[What this task involves]
Every entry has to be output exactly, with none skipped.

☆ ☆ ☆ ☆

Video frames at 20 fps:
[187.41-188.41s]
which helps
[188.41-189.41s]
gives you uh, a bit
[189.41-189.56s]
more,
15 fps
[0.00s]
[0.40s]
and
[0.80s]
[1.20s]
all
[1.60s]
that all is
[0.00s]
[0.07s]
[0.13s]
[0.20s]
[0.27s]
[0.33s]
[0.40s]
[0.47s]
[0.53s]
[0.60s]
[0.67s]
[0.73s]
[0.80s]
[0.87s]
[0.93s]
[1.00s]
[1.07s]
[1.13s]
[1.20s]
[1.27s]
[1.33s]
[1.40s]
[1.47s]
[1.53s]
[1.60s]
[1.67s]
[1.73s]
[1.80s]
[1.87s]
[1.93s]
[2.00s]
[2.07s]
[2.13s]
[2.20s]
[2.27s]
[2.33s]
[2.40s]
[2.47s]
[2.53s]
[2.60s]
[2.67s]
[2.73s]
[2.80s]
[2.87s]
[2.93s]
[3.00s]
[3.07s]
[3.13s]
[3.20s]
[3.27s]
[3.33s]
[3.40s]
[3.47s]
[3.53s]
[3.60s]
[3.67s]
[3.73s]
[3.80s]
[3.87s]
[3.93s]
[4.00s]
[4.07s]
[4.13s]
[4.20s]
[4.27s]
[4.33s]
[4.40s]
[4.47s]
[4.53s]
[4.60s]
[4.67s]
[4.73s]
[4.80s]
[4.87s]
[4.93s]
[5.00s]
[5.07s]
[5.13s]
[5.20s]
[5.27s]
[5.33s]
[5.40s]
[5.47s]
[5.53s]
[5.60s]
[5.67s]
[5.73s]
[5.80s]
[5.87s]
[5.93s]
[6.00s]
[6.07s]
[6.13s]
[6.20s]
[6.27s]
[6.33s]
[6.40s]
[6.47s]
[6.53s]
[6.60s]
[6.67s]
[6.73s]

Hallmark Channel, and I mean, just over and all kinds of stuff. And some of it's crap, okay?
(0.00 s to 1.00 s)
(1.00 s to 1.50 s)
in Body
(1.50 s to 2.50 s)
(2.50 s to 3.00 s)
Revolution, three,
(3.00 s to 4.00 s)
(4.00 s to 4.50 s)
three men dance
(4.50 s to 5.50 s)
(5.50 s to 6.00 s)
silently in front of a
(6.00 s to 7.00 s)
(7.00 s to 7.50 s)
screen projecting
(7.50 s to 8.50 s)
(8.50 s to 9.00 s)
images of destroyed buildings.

☆ ☆ ☆ ☆

[Worked solution]
Video frames at 20 fps:
[187.41-188.41s]
which helps
[188.41-189.41s]
gives you uh, a bit
[189.41-189.56s]
more,
15 fps
[0.00s]
[0.40s]
and
[0.80s]
[1.20s]
all
[1.60s]
that all is
[0.00s]
[0.07s]
[0.13s]
[0.20s]
[0.27s]
[0.33s]
[0.40s]
[0.47s]
[0.53s]
[0.60s]
[0.67s]
[0.73s]
[0.80s]
[0.87s]
[0.93s]
[1.00s]
[1.07s]
[1.13s]
[1.20s]
[1.27s]
[1.33s]
[1.40s]
[1.47s]
[1.53s]
[1.60s]
[1.67s]
[1.73s]
[1.80s]
[1.87s]
[1.93s]
[2.00s]
[2.07s]
[2.13s]
[2.20s]
[2.27s]
[2.33s]
[2.40s]
[2.47s]
[2.53s]
[2.60s]
[2.67s]
[2.73s]
[2.80s]
[2.87s]
[2.93s]
[3.00s]
[3.07s]
[3.13s]
[3.20s]
[3.27s]
[3.33s]
[3.40s]
[3.47s]
[3.53s]
[3.60s]
[3.67s]
[3.73s]
[3.80s]
[3.87s]
[3.93s]
[4.00s]
[4.07s]
[4.13s]
[4.20s]
[4.27s]
[4.33s]
[4.40s]
[4.47s]
[4.53s]
[4.60s]
[4.67s]
[4.73s]
[4.80s]
[4.87s]
[4.93s]
[5.00s]
[5.07s]
[5.13s]
[5.20s]
[5.27s]
[5.33s]
[5.40s]
[5.47s]
[5.53s]
[5.60s]
[5.67s]
[5.73s]
[5.80s]
[5.87s]
[5.93s]
[6.00s]
[6.07s]
[6.13s]
[6.20s]
[6.27s]
[6.33s]
[6.40s]
[6.47s]
[6.53s]
[6.60s]
[6.67s]
[6.73s]

Hallmark Channel, and I mean, just over and all kinds of stuff. And some of it's crap, okay?
(0.00 s to 1.00 s)
(1.00 s to 1.50 s)
in Body
(1.50 s to 2.50 s)
(2.50 s to 3.00 s)
Revolution, three,
(3.00 s to 4.00 s)
(4.00 s to 4.50 s)
three men dance
(4.50 s to 5.50 s)
(5.50 s to 6.00 s)
silently in front of a
(6.00 s to 7.00 s)
(7.00 s to 7.50 s)
screen projecting
(7.50 s to 8.50 s)
(8.50 s to 9.00 s)
images of destroyed buildings.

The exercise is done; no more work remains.